The assignment deals with image registration based on similarity transformations. The goal of the assignment is to reconstruct RGB images from the well-known Prokudin-Gorsky's collection of glass plate images. The collection contains triples of grayscale images showing the same scene. Each image in the triple was taken with a different color filter (red, green or blue) and thus it corresponds to one of the RGB channels. The images corresponding to individual channels need to be aligned before they can be composed. The alignment can be done automatically by registration.

Photograph taken with red filter Photograph taken with green filter Photograph taken with blue filter
Unaligned RGB channels (just overlaid) RGB channels aligned by registration


Geometry transformations

Coordinates of image pixels form a regular grid in 2D plane $\mathbb{R}^2$. Let us denote the coordinates of a pixel as $[x, y]$. The plane can be transformed by a certain transformation $T: \mathbb{R}^2 \rightarrow \mathbb{R}^2$ that assigns new coordinates $[x', y']$ to each pixel: $$ T([x, y]) = [x', y'] $$

In our case, we limit the considered transformation $T$ to a combination of rotation, scaling and translation.
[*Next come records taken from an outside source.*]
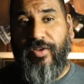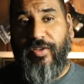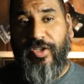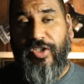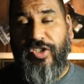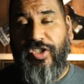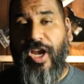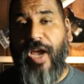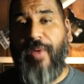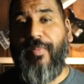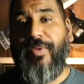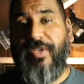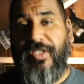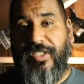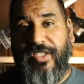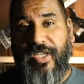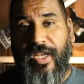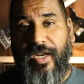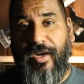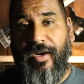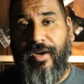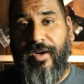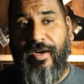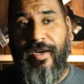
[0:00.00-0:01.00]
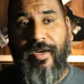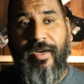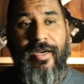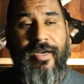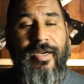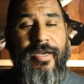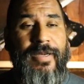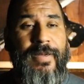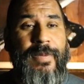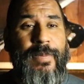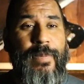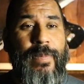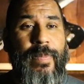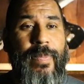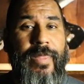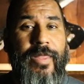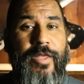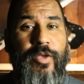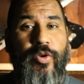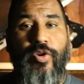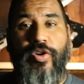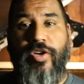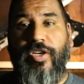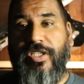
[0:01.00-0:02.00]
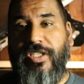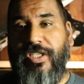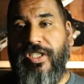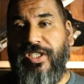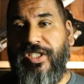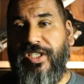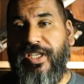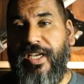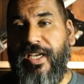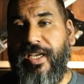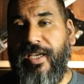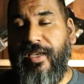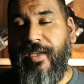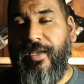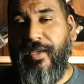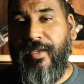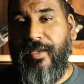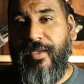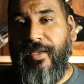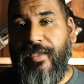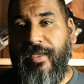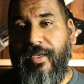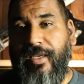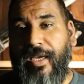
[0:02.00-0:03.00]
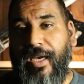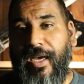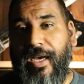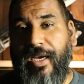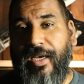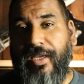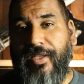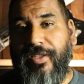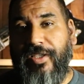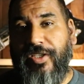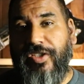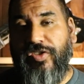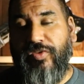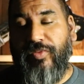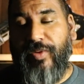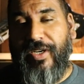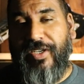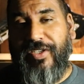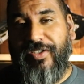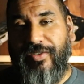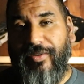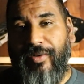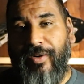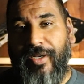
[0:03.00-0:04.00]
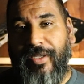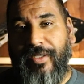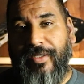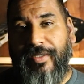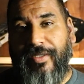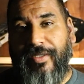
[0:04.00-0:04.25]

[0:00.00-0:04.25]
the shopping center. You couldn't see this restaurant.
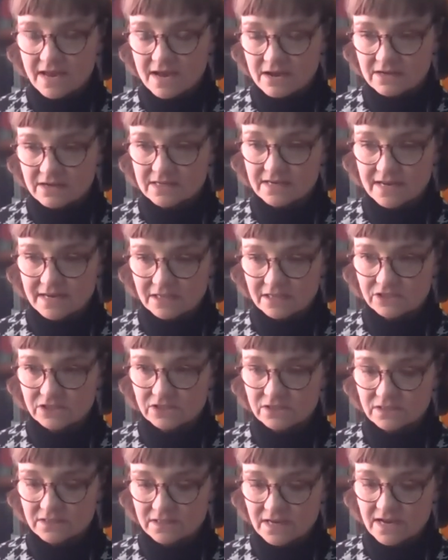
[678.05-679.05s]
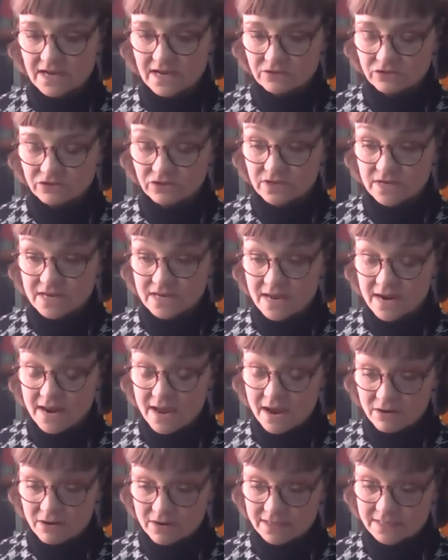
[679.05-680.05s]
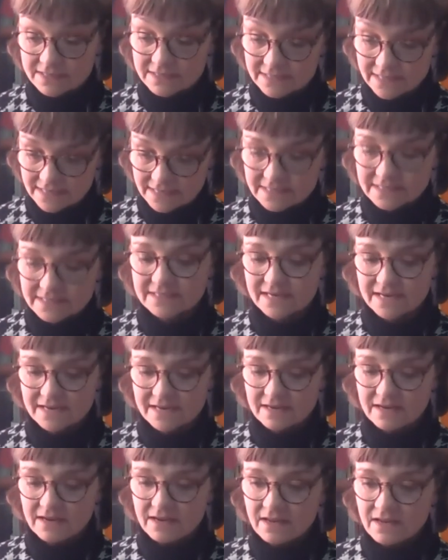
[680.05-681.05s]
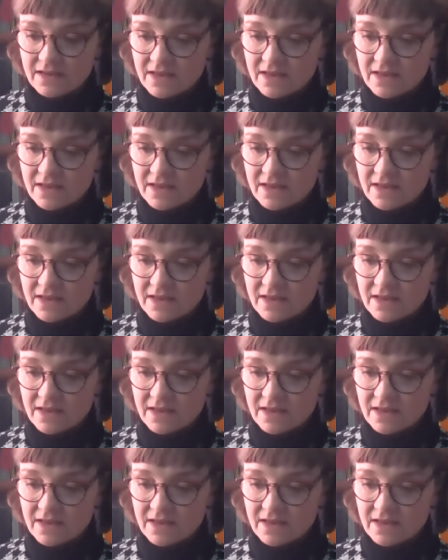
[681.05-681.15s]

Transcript: our connection to country and our identity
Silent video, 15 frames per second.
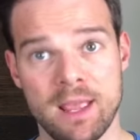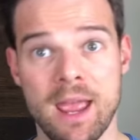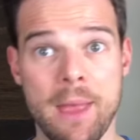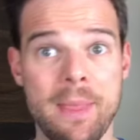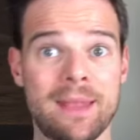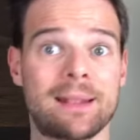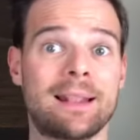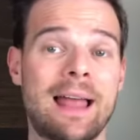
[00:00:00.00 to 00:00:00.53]
and
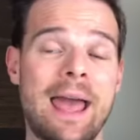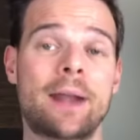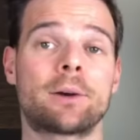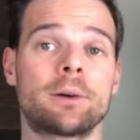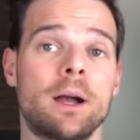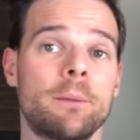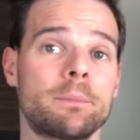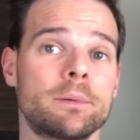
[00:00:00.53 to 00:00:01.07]
then
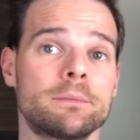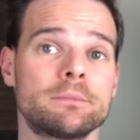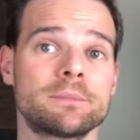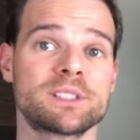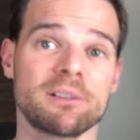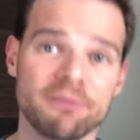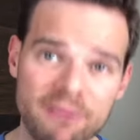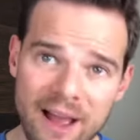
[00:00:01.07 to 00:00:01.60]
ladder up
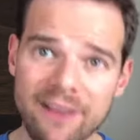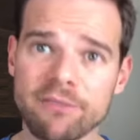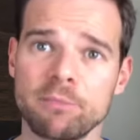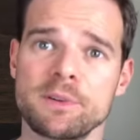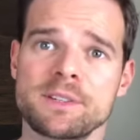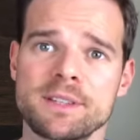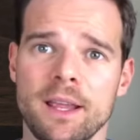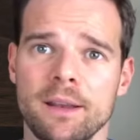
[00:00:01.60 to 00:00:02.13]
to five
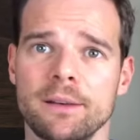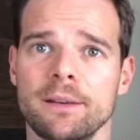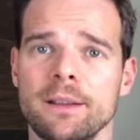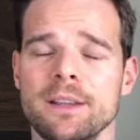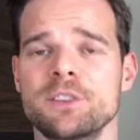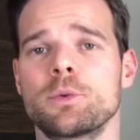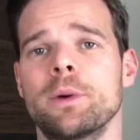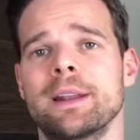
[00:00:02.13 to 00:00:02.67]
percent
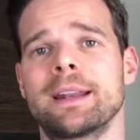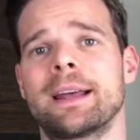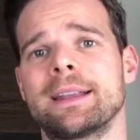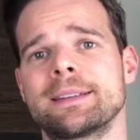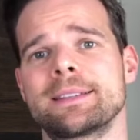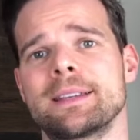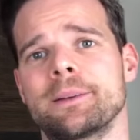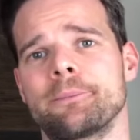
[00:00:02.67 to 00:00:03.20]
in twenty
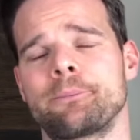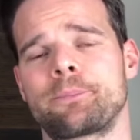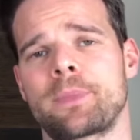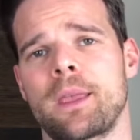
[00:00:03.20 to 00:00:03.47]
nineteen.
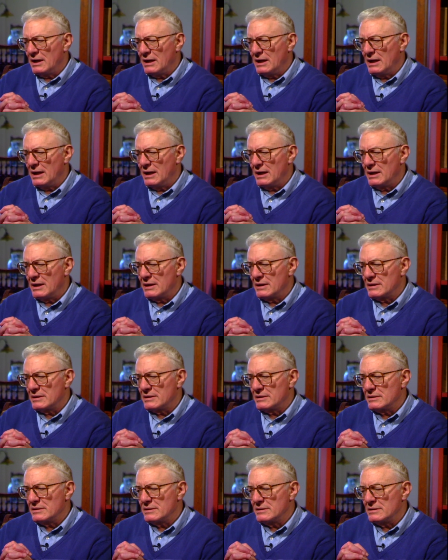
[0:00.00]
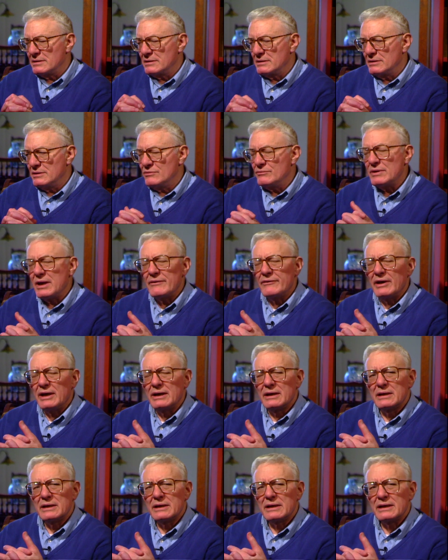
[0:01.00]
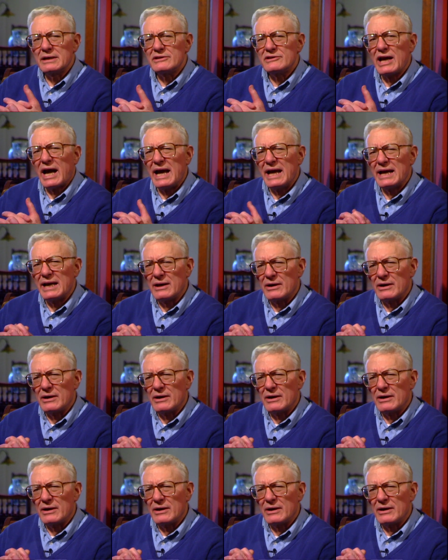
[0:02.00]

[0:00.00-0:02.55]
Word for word: uh, you never tire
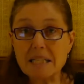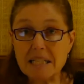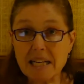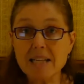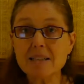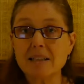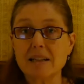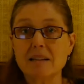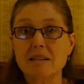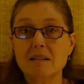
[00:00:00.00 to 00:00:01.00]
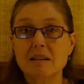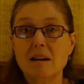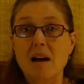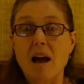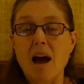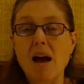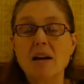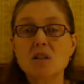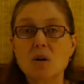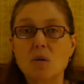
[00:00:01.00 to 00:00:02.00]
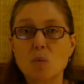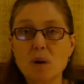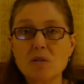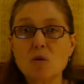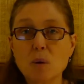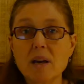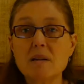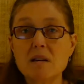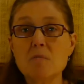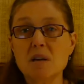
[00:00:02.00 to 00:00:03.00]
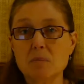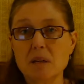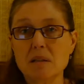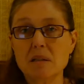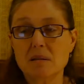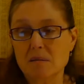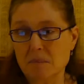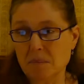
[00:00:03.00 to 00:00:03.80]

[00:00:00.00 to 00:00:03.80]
daily and with great commitment.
Therefore, $T$ is similarity transformation. Every similarity transformation can be written in the following form (with properly chosen coefficients $a_i, b_i$): \begin{align*} x' &= a_1 x + a_2 y + a_0\\ y' &= b_1 x + b_2 y + b_0 \end{align*}

Using the homogeneous coordinates, the transformation can be written as matrix multiplication. Refer the lecture slides for more details. $$ \left[\begin{array}{c}x'\\y'\\1\end{array}\right] = \left[\begin{array}{c}a_1&a_2&a_0\\b_1&b_2&b_0\\0&0&1\\\end{array}\right] \left[\begin{array}{c}x\\y\\1\end{array}\right] $$

The more complex transformations can be composed from simple transformations. The composition is achieved by multiplying the matrices corresponding to simple transformations. We will need the following three simple transformations:

  • Translation by the vector $[t_x, t_y]^T$. The corresponding translation matrix is: \begin{equation}M_{\mathrm{trans}}(t_x, t_y) = \left[\begin{array}{c}1&0&t_x\\0&1&t_y\\0&0&1\\\end{array}\right]\end{equation}
  • Rotation by angle $\phi$ around the origin $[0, 0]^T$ in counter-clockwise direction. Note that the position of minus sign at $\sin\phi$ is flipped compared to the standard formulation. This is caused by the fact that y axis of the image coordinate system is reversed compared to the geometrical y axis. \begin{equation}M_{\mathrm{rot}}(\phi) = \left[\begin{array}{c}\cos\phi&\sin\phi&0\\-\sin\phi&\cos\phi&0\\0&0&1\\\end{array}\right]\end{equation}
  • Scaling both x and y coordinates by the same factor $s$: \begin{equation}M_{\mathrm{scale}}(s) = \left[\begin{array}{c}s&0&0\\0&s&0\\0&0&1\\\end{array}\right]\end{equation}

We are interested in combination of image rotation around its center, scaling its size, and translation. It can be achieved by translating the grid by $[-m_x, -m_y]^T$ so that its center $[m_x, m_y]^T$ is aligned with the origin $[0, 0]^T$, scaling the grid by the factor $s$, rotating it around the origin by angle $\phi$, translating it back by $[m_x, m_y]^T$ and finally translating it by $[t_x, t_y]^T$ as required.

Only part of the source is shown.